You are viewing a plain text version of this content. The canonical link for it is here.
Posted to reviews@spark.apache.org by GitBox <gi...@apache.org> on 2019/10/31 08:53:45 UTC

[GitHub] [spark] cloud-fan opened a new pull request #26341: [SPARK-29277][SQL] Add early DSv2 filter and projection pushdown

cloud-fan opened a new pull request #26341: [SPARK-29277][SQL] Add early DSv2 filter and projection pushdown
URL: https://github.com/apache/spark/pull/26341
 
 
   Bring back https://github.com/apache/spark/pull/25955
   
   ### What changes were proposed in this pull request?
   
   This adds a new rule, `V2ScanRelationPushDown`, to push filters and projections in to a new `DataSourceV2ScanRelation` in the optimizer. That scan is then used when converting to a physical scan node. The new relation correctly reports stats based on the scan.
   
   To run scan pushdown before rules where stats are used, this adds a new optimizer override, `earlyScanPushDownRules` and a batch for early pushdown in the optimizer, before cost-based join reordering.
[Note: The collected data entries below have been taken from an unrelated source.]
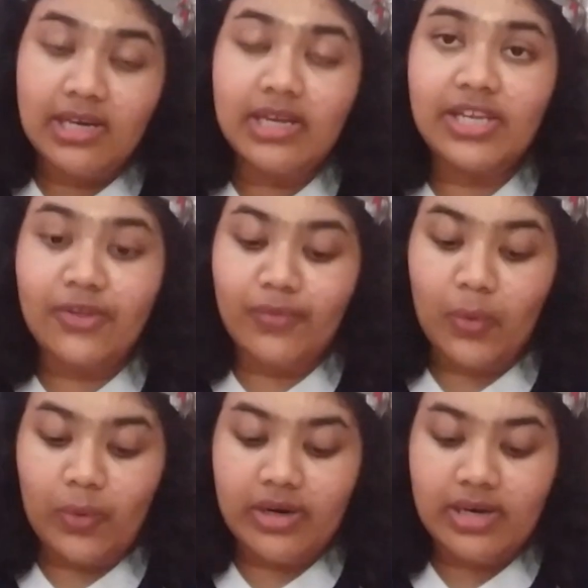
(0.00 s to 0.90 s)
in New
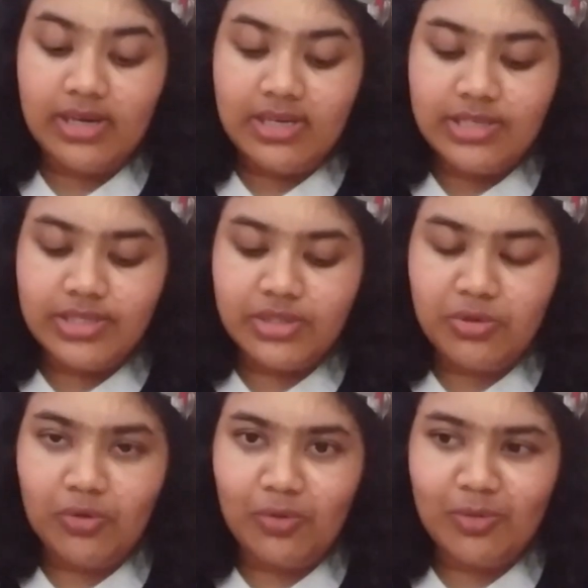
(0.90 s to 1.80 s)
York.
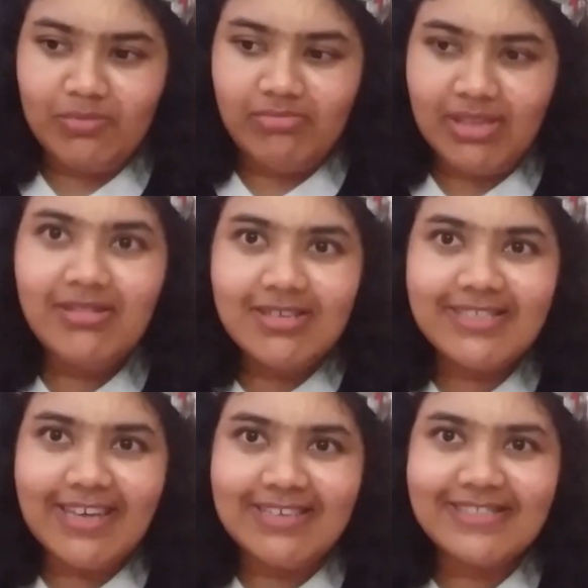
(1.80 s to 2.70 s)
So in this
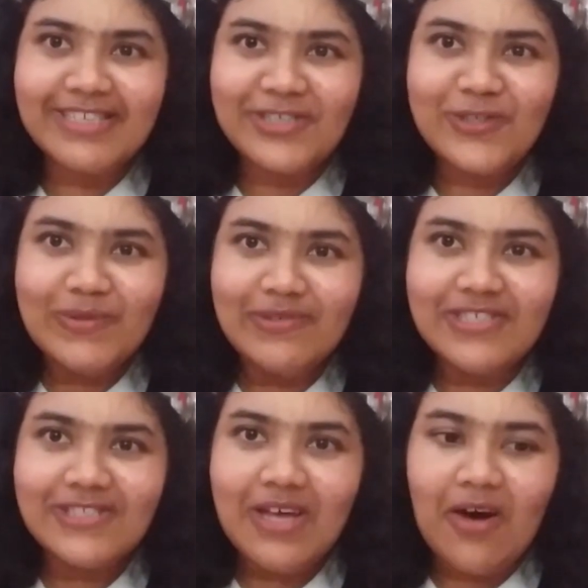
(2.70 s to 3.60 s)
case, the issue
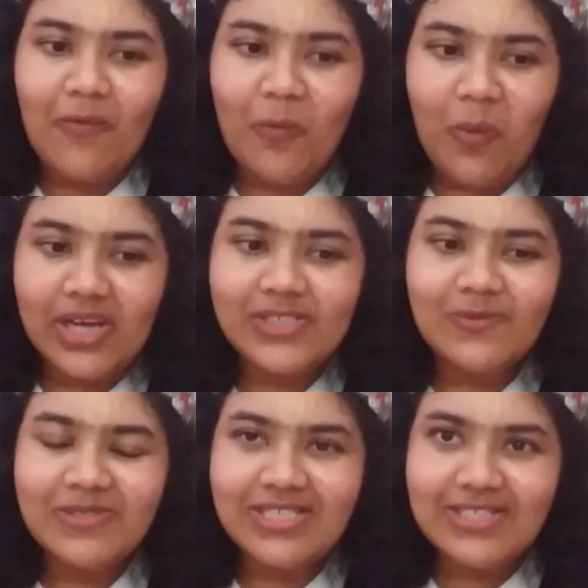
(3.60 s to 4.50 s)
was, what
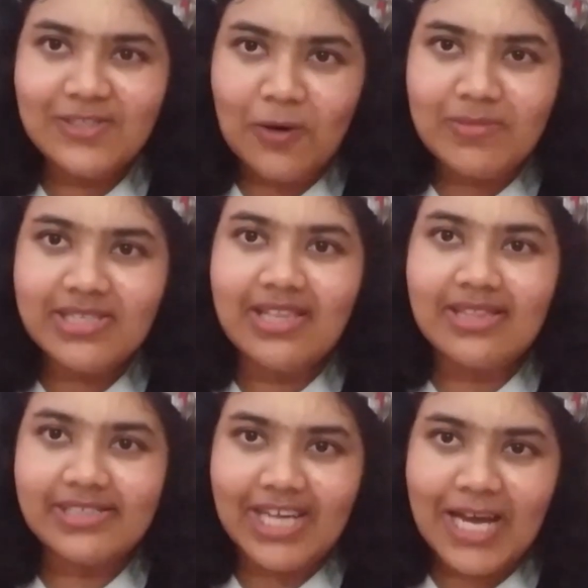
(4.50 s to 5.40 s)
was his domicile at
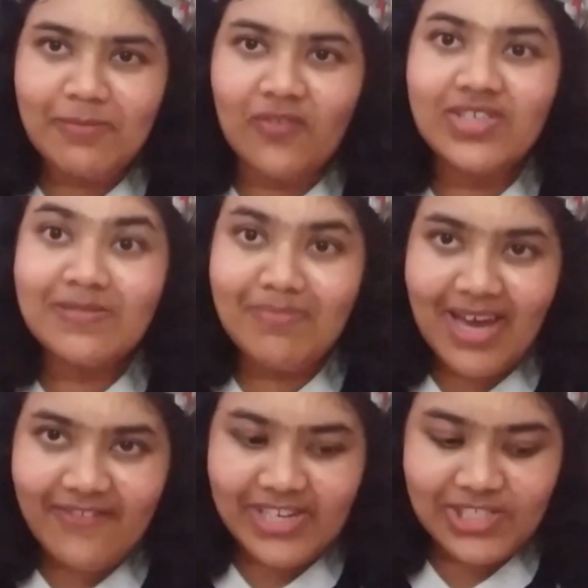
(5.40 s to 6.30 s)
the time of his
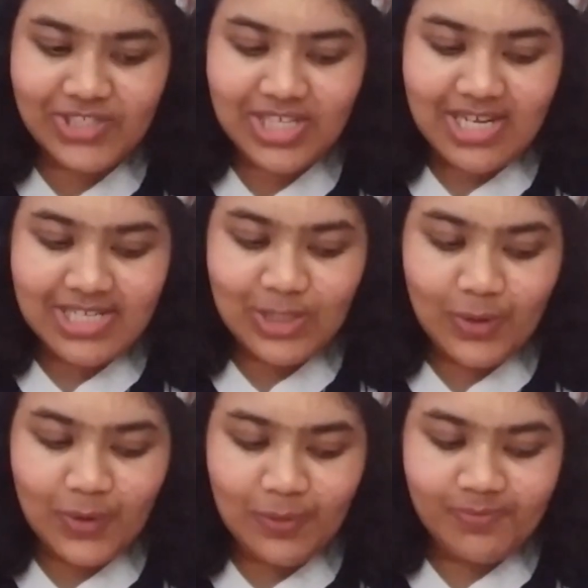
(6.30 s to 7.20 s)
marriage?
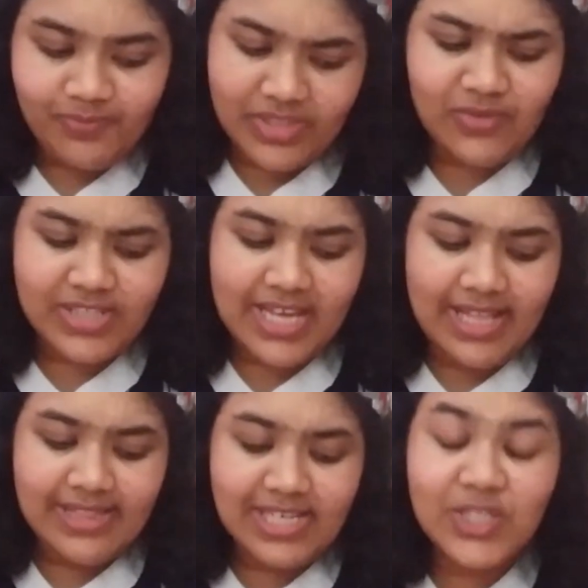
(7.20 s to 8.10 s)
So it was
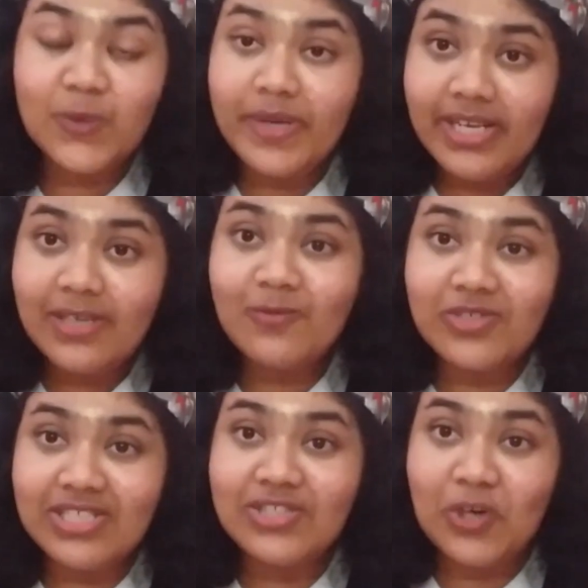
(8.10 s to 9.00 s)
held that Sweden
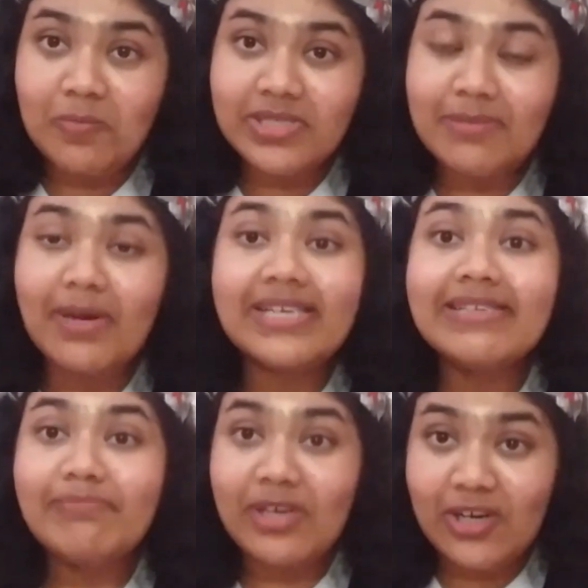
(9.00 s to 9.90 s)
was his domicile,
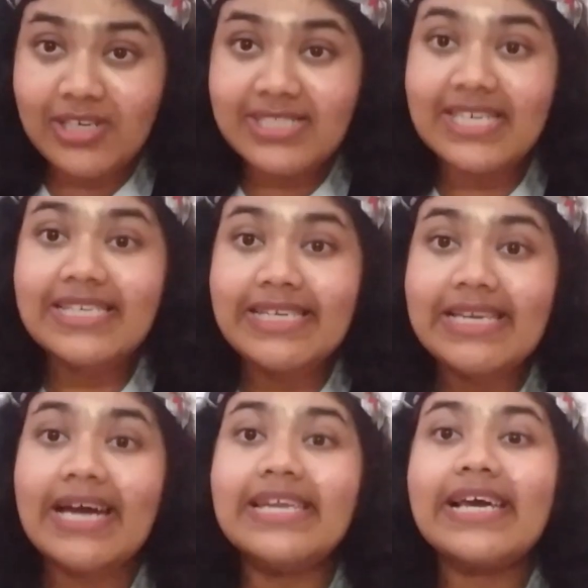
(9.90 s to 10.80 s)
but because he
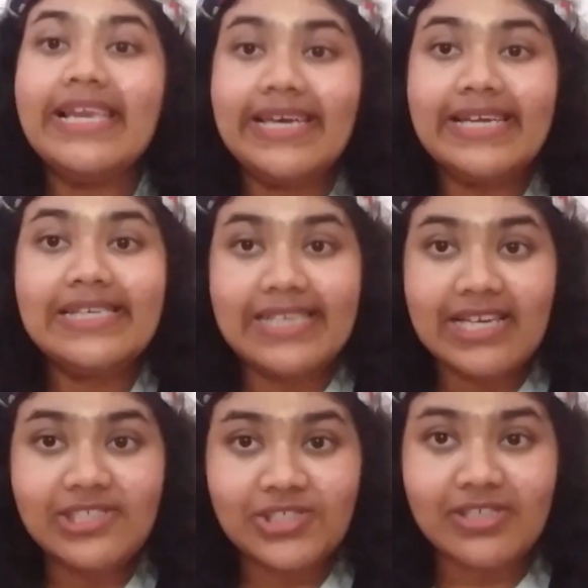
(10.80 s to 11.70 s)
didn't have a clear
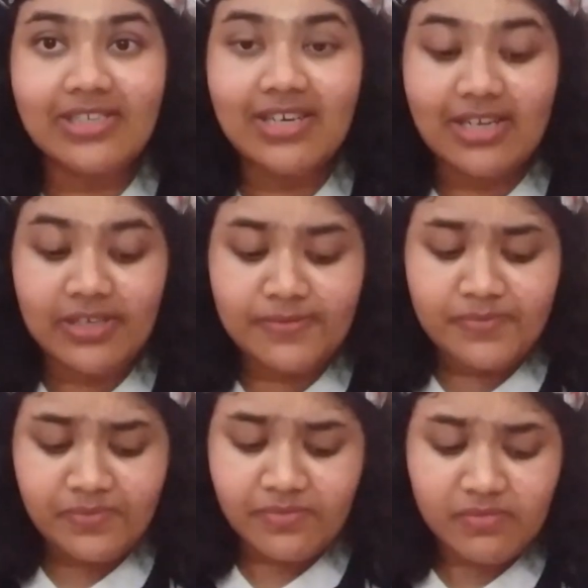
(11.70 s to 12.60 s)
intention
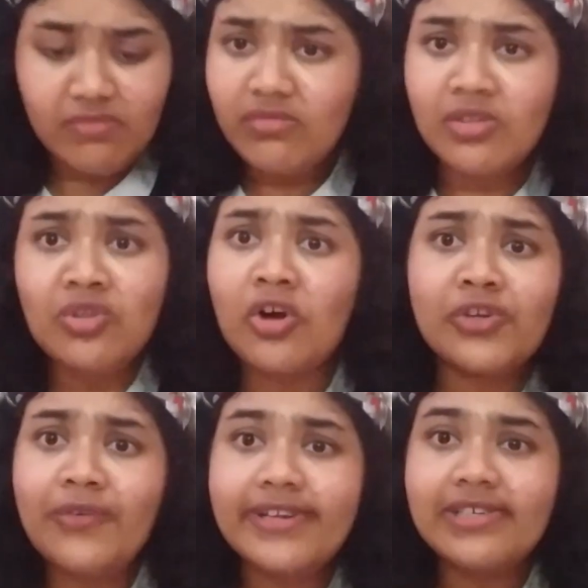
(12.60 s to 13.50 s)
not
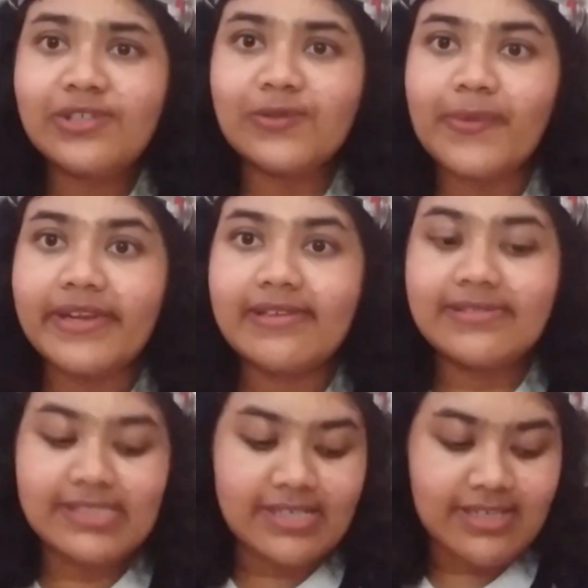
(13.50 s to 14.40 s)
to return to Sweden.
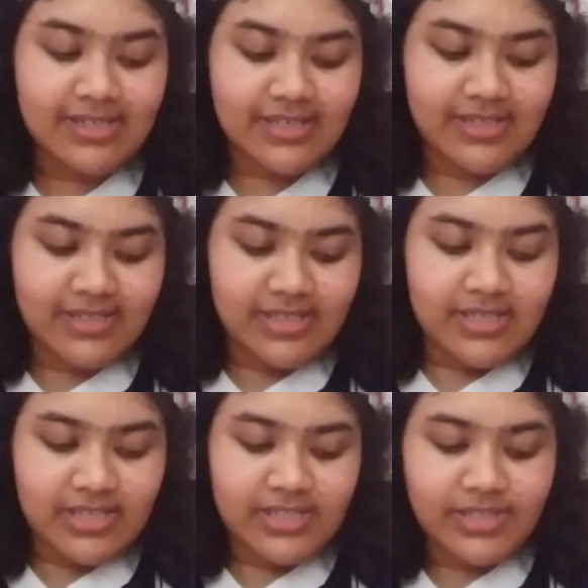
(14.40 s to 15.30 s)

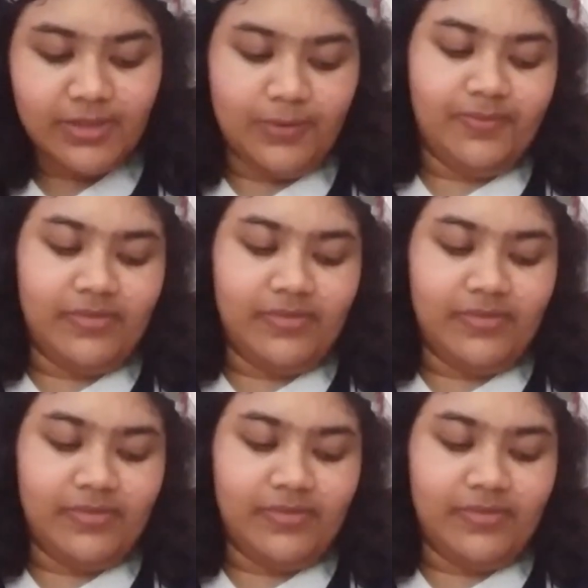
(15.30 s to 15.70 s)
So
The other early pushdown rule, `PruneFileSourcePartitions`, is moved into the early pushdown rule set.
   
   This also moves pushdown helper methods from `DataSourceV2Strategy` into a util class.
   
   ### Why are the changes needed?
   
   This is needed for DSv2 sources to supply stats for cost-based rules in the optimizer.
   
   ### Does this PR introduce any user-facing change?
   
   No.
   
   ### How was this patch tested?
   
   This updates the implementation of stats from `DataSourceV2Relation` so tests will fail if stats are accessed before early pushdown for v2 relations.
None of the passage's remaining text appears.